Baltimore Citypaper

Rafael Toral listed each guitar used to create each track on Violence of Discovery and Calm of Acceptance in the liner notes, like the nerdiest of music-store nerds, but you’d barely know they were there most of the time if he hadn’t. The Portuguese composer takes the prosaic instruments of rock conquest–from a Roland G-707 guitar synthesizer to a Fender Jaguar to a Danelectro 12-string–and feeds their signals into a variety of analog electronics and effects to create a series of ethereal drone pieces. The result is probably the most stunning and unlikely solo guitar album you will hear this or any other year.
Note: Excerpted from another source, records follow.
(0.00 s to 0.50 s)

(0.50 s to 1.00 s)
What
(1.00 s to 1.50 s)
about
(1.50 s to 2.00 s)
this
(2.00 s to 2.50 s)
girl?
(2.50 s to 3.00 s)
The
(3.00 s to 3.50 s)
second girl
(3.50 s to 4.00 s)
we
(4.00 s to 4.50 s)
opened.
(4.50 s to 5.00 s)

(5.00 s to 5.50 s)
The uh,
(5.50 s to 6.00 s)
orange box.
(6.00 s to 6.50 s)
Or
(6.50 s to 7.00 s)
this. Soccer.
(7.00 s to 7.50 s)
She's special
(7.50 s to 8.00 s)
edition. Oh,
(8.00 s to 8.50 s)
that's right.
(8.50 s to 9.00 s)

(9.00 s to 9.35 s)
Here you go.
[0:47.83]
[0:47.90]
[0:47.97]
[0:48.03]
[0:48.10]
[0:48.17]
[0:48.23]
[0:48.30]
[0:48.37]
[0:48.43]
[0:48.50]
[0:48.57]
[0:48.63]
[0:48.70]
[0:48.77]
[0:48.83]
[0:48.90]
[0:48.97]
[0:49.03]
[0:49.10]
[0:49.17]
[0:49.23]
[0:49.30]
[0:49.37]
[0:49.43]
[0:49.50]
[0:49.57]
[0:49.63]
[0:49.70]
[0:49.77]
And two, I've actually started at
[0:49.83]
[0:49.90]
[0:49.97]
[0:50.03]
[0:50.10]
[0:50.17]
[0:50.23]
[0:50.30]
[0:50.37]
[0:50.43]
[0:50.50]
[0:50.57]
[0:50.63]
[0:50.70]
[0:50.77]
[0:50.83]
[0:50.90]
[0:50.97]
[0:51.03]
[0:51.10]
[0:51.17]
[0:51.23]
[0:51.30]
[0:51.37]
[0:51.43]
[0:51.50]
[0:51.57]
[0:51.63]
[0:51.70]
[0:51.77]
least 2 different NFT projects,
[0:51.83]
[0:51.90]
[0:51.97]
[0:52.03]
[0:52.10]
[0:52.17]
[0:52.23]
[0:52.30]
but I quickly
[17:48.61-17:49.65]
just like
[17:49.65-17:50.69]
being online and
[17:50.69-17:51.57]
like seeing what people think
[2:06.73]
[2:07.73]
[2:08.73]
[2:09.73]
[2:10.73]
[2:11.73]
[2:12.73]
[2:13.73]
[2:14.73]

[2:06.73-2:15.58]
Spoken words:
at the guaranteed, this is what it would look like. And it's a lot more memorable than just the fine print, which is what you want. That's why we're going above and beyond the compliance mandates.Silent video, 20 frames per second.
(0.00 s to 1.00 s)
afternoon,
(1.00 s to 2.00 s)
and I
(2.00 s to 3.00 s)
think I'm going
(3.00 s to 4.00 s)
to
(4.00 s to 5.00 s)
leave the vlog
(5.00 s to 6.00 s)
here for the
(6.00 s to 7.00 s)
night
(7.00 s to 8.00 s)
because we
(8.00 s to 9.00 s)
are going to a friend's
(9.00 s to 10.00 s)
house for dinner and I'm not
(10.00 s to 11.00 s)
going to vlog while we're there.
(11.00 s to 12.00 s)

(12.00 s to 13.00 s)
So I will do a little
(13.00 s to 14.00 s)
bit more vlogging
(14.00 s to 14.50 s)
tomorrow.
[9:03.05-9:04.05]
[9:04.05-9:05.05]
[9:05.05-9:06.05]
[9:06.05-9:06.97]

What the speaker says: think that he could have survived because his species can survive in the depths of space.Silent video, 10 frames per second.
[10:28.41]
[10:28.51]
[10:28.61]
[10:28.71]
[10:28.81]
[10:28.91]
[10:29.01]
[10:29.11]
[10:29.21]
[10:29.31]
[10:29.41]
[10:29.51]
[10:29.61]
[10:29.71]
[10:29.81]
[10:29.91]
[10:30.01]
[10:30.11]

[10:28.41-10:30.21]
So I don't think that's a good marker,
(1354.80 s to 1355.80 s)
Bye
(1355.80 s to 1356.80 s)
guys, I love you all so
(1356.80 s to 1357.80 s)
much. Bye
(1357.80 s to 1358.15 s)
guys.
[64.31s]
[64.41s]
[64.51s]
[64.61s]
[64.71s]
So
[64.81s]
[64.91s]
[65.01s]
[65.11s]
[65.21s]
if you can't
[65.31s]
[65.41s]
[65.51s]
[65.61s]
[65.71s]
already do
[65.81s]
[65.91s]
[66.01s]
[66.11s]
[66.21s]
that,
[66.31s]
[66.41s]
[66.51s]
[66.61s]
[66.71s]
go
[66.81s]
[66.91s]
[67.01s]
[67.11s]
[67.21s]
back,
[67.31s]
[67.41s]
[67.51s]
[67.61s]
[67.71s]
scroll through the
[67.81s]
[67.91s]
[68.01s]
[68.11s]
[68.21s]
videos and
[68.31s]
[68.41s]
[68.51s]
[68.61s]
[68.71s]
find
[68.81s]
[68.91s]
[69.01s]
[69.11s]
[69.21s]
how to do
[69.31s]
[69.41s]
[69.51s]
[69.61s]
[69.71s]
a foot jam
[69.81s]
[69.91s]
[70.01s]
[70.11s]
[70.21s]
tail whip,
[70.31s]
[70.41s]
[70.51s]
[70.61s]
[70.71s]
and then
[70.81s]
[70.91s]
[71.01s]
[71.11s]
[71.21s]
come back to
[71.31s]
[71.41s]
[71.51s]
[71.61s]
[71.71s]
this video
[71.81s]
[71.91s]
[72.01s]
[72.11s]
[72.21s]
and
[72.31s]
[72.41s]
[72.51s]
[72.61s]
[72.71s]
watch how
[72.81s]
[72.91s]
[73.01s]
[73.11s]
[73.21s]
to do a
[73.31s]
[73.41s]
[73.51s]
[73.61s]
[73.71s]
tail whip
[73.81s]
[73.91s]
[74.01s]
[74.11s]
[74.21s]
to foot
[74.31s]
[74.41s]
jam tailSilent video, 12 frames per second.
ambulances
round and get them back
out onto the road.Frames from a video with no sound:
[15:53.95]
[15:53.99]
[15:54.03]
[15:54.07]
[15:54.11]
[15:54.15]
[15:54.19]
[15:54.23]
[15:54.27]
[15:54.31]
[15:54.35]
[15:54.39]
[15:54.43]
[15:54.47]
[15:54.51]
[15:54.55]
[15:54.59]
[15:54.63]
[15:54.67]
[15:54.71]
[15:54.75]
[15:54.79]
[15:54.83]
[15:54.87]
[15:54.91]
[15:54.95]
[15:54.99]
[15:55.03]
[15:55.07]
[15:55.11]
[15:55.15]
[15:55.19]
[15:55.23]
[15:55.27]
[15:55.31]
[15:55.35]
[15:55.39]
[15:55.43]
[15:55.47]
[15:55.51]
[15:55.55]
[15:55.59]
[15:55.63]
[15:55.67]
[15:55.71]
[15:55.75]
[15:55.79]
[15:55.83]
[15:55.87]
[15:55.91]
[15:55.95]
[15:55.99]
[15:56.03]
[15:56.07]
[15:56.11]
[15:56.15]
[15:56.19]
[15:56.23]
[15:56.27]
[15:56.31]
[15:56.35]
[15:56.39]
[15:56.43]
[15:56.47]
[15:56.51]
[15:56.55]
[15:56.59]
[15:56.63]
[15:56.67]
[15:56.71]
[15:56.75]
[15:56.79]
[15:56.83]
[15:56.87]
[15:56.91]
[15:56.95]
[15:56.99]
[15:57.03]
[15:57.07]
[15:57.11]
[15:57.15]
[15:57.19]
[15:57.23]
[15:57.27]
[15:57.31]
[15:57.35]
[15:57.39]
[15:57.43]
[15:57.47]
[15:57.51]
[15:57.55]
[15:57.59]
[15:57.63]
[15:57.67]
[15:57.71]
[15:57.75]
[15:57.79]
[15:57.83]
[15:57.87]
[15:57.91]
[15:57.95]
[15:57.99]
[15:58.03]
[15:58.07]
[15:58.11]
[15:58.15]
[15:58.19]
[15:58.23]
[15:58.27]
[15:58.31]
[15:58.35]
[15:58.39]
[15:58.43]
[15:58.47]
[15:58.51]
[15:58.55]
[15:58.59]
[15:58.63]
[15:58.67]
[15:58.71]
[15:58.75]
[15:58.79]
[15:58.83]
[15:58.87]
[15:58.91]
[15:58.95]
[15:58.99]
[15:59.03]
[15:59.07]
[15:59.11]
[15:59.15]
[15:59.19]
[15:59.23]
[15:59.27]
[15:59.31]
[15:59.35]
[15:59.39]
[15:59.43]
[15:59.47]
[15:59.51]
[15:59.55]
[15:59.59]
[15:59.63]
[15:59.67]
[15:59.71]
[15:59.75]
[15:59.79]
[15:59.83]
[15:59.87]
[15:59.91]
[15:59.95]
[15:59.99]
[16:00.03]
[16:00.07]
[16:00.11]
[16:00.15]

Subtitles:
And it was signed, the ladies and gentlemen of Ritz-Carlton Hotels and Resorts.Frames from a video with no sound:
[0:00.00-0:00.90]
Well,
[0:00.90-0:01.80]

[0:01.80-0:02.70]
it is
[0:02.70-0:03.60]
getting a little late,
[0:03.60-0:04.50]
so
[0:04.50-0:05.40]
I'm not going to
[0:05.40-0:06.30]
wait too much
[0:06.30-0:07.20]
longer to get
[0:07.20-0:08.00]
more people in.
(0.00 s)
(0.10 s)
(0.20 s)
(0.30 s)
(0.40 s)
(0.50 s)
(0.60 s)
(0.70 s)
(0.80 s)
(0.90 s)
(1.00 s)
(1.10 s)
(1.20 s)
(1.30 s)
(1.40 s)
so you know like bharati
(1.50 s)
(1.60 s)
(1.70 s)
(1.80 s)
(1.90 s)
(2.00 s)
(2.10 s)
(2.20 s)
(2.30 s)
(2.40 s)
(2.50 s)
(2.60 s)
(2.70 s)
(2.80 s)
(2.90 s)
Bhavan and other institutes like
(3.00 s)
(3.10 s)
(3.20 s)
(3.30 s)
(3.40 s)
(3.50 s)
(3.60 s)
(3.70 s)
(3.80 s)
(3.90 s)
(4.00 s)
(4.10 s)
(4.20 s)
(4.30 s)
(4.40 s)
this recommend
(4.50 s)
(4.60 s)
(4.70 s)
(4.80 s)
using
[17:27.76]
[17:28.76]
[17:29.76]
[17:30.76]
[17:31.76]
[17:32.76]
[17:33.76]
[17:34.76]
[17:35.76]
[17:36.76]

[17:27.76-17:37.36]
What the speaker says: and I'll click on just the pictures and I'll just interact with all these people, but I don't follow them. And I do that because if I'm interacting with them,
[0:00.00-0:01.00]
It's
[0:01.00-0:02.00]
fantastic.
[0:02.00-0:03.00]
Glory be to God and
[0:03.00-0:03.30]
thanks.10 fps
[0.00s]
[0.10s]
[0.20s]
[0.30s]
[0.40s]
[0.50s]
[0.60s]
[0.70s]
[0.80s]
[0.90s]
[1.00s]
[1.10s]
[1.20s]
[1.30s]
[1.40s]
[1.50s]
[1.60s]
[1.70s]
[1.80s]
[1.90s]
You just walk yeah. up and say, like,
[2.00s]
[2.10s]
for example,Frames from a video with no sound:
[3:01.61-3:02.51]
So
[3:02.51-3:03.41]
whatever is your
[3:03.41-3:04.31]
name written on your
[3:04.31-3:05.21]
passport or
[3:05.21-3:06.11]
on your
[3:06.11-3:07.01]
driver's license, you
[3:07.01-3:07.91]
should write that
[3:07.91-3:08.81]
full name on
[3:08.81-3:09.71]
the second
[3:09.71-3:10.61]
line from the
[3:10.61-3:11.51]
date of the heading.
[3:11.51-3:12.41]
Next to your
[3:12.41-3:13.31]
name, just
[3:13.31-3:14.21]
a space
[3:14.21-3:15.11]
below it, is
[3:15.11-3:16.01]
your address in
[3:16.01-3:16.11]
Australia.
Toral has released several sparse, slow-blooming guitar-and-effects minimalism epics, but Violence of Discovery is his finest recording, in part because he focuses his efforts on a more intimate scale. A track such as the opening “Desirée” might overwhelm and cause mental drift at album-side length; at three and a half minutes, its lush northern-lights shimmer envelopes you, ravishes you, and moves on. Still, this is, more than Toral’s previous efforts, a guitar record. You can hear the contour and grain of actual straight-outta-the-amp feedback amid the shifting timbres on “Maersk Line” and “Liberté,” and on the closing “Mixed States Uncoded,” Toral unveils his biggest surprise to date. Picking his way through a tart and lovely chord progression like Jimi Hendrix lazing in the sun on heaven’s back porch, he rides a gently oscillating tone and some random space noise into the would-be hit single which experimental electronic minimalism has never had.